CVE-2026-0243

Vulnerability

Overview

CVE-2026-0243 is a denial of Palo Alto Networks Prisma SD-WAN ION devices is a denial of service (DoS) vulnerability that stems from an unchecked input for a loop condition (CWE-606). An unauthenticated attacker in a network adjacent to the device can trigger a system disruption by sending a specially crafted IPv6 packet [1]. The vulnerability requires that IPv6 is enabled on the SD-WAN ION device [1].

Exploitation and

Attack Surface

The attack vector is adjacent network (AV:A), with low attack complexity (AC:L) and no privileges required (PR:N).

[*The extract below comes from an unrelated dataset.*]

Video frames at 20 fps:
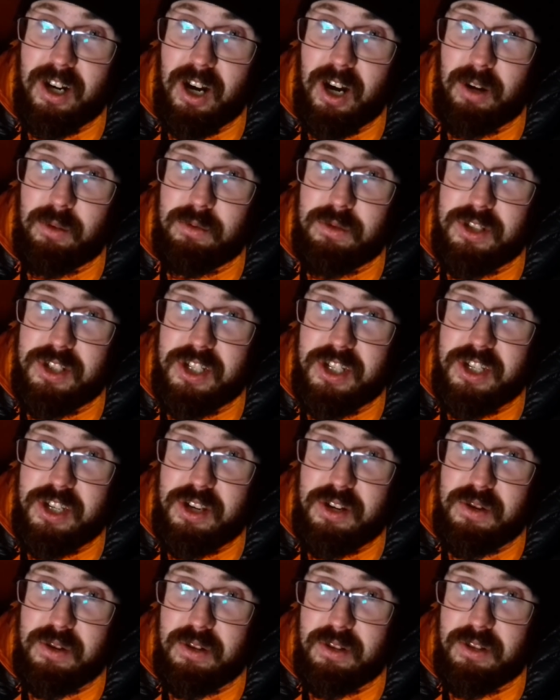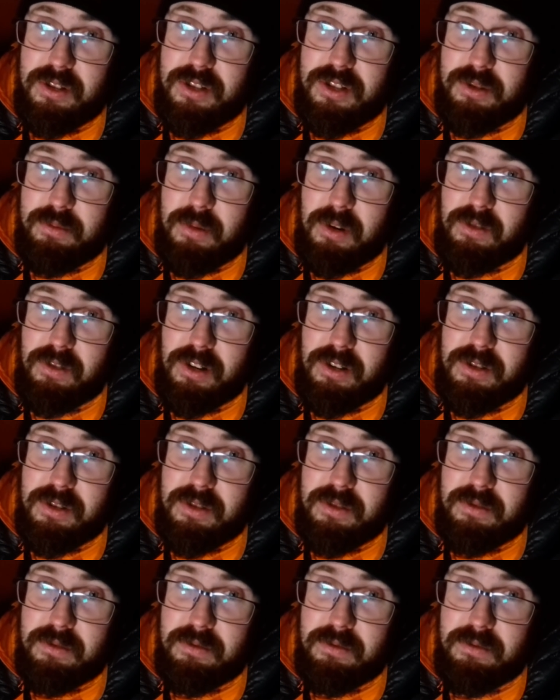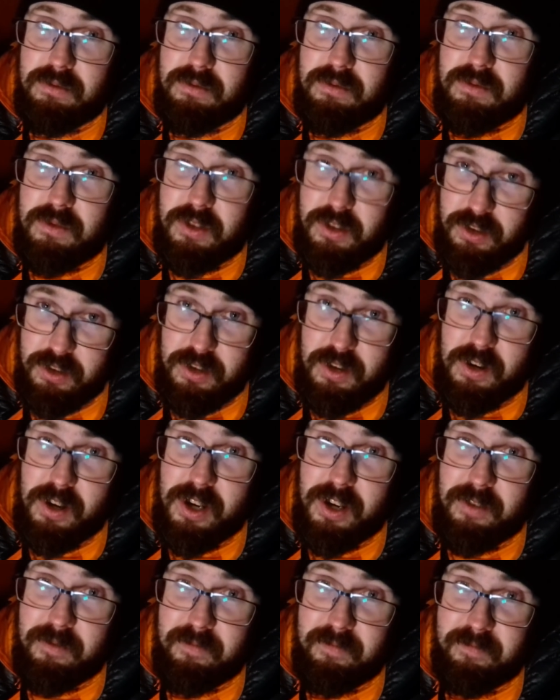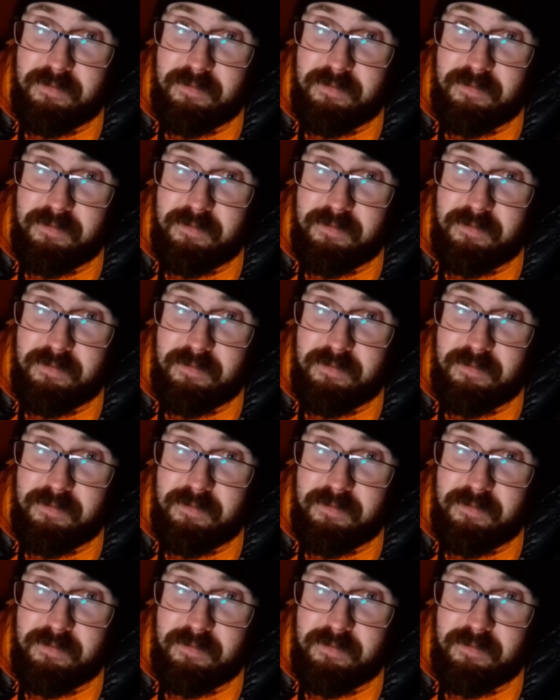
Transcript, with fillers: I will see you tomorrow. It's a good night.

The attacker does not need user interaction (UI:N) and the attack is automatable (AU:Y) [1]. The only prerequisite is that the target device has IPv6 enabled, which is a common configuration in SD-WAN deployments [1].

Impact

Successful exploitation results in a high impact on product availability (VA:H), meaning the device becomes unavailable or severely degraded. The CVSS-B score is 7.1 (Medium), with a CVSS-BT score of 4.9, reflecting a moderate response effort and a diffuse value density of diffuse [1]. There is no impact on confidentiality or integrity [1].

Mitigation

Palo Alto Networks has released fixed versions: Prisma SD-WAN ION 6.5.3-b15, 6.4.3-b8, and 6.3.6-b10, and recommends upgrading to these or later versions. Versions 6.1 and 5.6 are unaffected. No malicious exploitation has been reported as of the advisory date [1].